In football, you have plays. The plays are called by the coach and everyone knows where everyone else is going to go based on how the play is drawn up.
Which is why there needs to be more practice in football. Each one of those plays needs to be practiced over and over again so that people learn how to adjust to what the defense is doing for each play.
The defense needs to learn how to adjust a called play when the offense is running or when it is passing, how to react to a playaction, how to
read that it's playaction. Look for pulling linemen to read a sweep/end around. Where the receivers are likely to break, etc.
Then you have to practice what will be done when the opponent calls certain plays. How to read a defenseive package, how to read the offensive play as it's happening.
People who don't know anything about football think that just because the play is called and designed it always goes according to the "plan". The truth is, it very rarely goes as it was drawn up. It constantly requires on-field adjustments by the players. In essence, it's exactly the same as it is for soccer, but instead of a general sense of cohesion, it has to be done for
every single play in the playbook.
The place where someone is supposed to be is dictated by what the
other team does, and that isn't drawn up before hand. So
all contingencies need to be practiced for so that player can recognize all of the permutations and know where they need to be in a given situation.
And that's for all three phases of the game. Offense, defense, and special teams where diferent players are present who have different tasks and in fact totally different goals, strategies and roles.

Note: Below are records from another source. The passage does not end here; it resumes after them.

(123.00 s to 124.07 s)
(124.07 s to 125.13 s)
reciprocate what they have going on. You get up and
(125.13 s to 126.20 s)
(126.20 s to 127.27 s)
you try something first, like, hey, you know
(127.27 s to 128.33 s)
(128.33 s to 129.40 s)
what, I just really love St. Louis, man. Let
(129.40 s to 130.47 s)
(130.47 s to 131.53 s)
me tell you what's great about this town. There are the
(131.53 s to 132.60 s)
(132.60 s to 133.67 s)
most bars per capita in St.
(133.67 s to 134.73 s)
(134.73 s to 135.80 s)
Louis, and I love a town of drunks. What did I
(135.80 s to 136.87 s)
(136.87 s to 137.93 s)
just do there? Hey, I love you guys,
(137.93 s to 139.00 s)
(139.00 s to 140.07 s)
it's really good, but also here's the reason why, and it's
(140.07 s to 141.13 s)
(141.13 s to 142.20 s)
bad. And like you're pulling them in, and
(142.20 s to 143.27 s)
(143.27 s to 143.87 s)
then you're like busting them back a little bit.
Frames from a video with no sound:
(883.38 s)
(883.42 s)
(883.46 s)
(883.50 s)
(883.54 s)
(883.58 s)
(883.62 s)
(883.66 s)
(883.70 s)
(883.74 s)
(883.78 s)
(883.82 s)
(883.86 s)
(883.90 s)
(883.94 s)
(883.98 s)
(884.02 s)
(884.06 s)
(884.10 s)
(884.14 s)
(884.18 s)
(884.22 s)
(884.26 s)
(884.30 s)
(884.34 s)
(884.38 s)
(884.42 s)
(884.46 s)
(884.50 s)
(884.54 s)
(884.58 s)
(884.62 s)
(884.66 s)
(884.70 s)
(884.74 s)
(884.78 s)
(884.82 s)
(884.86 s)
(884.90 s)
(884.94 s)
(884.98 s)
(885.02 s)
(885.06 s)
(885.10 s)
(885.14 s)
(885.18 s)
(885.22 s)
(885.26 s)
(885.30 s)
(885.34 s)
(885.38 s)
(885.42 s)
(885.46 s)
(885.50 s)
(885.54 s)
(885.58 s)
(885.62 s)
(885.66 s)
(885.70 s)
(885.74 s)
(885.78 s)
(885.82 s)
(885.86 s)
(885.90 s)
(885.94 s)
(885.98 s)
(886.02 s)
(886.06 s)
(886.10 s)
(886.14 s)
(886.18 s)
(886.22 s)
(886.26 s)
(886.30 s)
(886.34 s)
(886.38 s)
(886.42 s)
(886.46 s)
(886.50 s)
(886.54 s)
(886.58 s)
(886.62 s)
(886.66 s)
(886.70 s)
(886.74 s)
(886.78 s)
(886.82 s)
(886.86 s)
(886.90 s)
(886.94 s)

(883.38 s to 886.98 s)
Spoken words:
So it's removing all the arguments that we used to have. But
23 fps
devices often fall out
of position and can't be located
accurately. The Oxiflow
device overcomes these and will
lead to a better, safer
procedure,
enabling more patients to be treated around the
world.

Soccer can switch from offense to defense and back again to offense in a total of 2 seconds.
However, unlike in gridiron football, where the kids play for seven seconds and play with themselves for 40 while the coach is communicating the next play in, real football plays with a running clock with only a break at halftime.
That's precicley the reason why
less practice is necessary for soccer.
There is very little coaching that goes on while the match is going on. Players have to know through practice and experience where their teammates are going to be in any given fluid situation because it can't be drawn on a playbook, like in gridiron football. I am not denigrating the importance of practice in gridiron, but your comments about real football are way off base...
And I'm not denigrating the importance of practice of soccer. I'mjust pointing out that there is more of a need for practice in football than there is in soccer.